Most Muslim women don’t obey the societal dictates fully, to the extent of sleeping around and getting multiple abortions (though unfortunately some Muslim women do). This is not how we’ve followed the non-Muslims into the lizard hole. How we have followed them is: having contempt for our men, looking at marriage with suspicion and fear, expecting the worst (سوء الظن) in marriage in the name of protecting ourselves, delaying marriage in favor of education and/ or career, denigrating motherhood, denigrating wifehood, having mistrust with the husband, and rising divorce rates in the Muslim community.
We are operating from a place of fear.
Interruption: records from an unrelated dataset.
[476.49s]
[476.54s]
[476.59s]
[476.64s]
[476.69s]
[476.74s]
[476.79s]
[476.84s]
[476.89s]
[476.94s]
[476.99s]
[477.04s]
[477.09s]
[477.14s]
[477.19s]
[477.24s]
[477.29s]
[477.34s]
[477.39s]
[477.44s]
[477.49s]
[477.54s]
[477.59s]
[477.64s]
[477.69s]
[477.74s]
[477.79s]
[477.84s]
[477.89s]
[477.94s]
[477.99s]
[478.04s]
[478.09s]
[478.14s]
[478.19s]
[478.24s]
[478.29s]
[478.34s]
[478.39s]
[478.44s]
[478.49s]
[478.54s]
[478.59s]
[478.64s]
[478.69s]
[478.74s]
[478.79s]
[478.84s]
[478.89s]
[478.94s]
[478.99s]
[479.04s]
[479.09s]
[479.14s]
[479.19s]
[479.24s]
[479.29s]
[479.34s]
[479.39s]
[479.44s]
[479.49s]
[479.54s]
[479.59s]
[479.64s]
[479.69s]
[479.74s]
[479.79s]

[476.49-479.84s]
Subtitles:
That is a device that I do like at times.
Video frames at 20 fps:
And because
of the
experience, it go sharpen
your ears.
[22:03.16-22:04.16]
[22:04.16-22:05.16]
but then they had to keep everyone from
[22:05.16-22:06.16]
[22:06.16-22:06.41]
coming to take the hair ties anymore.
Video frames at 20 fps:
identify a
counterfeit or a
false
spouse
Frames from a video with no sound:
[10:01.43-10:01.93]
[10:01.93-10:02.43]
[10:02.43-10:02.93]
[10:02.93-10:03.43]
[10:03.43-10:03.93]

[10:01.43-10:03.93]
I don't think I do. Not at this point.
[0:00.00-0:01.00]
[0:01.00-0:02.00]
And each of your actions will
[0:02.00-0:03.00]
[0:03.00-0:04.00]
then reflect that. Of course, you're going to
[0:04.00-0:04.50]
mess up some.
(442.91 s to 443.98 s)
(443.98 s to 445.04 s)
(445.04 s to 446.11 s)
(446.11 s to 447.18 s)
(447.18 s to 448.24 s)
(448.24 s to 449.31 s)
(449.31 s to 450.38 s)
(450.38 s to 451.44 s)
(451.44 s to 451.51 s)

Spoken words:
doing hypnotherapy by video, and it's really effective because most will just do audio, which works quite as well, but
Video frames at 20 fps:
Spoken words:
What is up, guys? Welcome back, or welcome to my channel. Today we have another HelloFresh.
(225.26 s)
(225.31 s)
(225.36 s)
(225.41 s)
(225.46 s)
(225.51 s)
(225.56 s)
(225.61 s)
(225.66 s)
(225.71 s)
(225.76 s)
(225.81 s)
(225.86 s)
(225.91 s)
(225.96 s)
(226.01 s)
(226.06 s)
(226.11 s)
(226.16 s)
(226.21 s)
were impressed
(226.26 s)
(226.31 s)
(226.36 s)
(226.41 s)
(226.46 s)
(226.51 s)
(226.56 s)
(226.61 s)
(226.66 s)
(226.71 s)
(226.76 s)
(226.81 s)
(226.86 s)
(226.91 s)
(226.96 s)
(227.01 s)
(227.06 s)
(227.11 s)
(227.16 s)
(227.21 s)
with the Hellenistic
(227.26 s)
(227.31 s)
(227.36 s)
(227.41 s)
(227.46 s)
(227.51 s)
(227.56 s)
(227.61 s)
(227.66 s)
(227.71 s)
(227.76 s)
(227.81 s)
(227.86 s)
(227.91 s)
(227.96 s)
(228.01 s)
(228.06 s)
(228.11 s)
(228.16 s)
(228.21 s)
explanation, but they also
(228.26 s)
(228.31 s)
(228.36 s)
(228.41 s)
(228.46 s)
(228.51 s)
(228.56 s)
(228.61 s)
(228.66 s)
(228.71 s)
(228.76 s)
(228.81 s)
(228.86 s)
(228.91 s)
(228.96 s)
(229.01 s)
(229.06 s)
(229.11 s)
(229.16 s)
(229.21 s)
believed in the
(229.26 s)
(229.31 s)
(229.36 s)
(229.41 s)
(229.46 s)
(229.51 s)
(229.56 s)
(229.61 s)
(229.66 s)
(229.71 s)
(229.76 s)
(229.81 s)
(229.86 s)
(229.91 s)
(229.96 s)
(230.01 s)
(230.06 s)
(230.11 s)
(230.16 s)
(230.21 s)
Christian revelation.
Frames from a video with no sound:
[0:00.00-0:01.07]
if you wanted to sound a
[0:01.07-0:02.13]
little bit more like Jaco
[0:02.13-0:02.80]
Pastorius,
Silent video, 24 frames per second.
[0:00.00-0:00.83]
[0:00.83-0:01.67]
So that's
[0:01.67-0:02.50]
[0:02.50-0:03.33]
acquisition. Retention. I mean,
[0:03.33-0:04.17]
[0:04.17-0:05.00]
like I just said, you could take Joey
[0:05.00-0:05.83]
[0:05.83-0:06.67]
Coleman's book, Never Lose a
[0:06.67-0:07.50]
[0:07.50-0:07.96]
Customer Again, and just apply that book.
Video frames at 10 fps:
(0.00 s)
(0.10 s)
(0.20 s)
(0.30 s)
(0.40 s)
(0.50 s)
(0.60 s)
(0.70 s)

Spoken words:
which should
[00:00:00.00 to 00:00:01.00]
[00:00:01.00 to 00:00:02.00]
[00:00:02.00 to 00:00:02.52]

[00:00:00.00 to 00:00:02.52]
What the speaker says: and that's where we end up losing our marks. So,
Manufactured fear, to turn us from wives and mothers into earners who can be turned into consumers.
Our aspirations are based on lies. Islam is the Truth.
Thank you for sharing! I think this article has a bit of a simplistic view as to why some women are not married. Many Muslim women have little to no support in finding a suitable practising Muslim spouse, therefore I left to use online websites and apps which often means that they ‘meet’ people who are not serious, who they say they are, or a compatible person.
Also I wonder why ‘abusive’ and ‘toxic masculinity’ is in quotation marks? These problems also exist in the Muslim community. What is wrong with a woman getting an education so that if she is in an abusive marriage or her husband dies she is able to get a job and support herself and her children?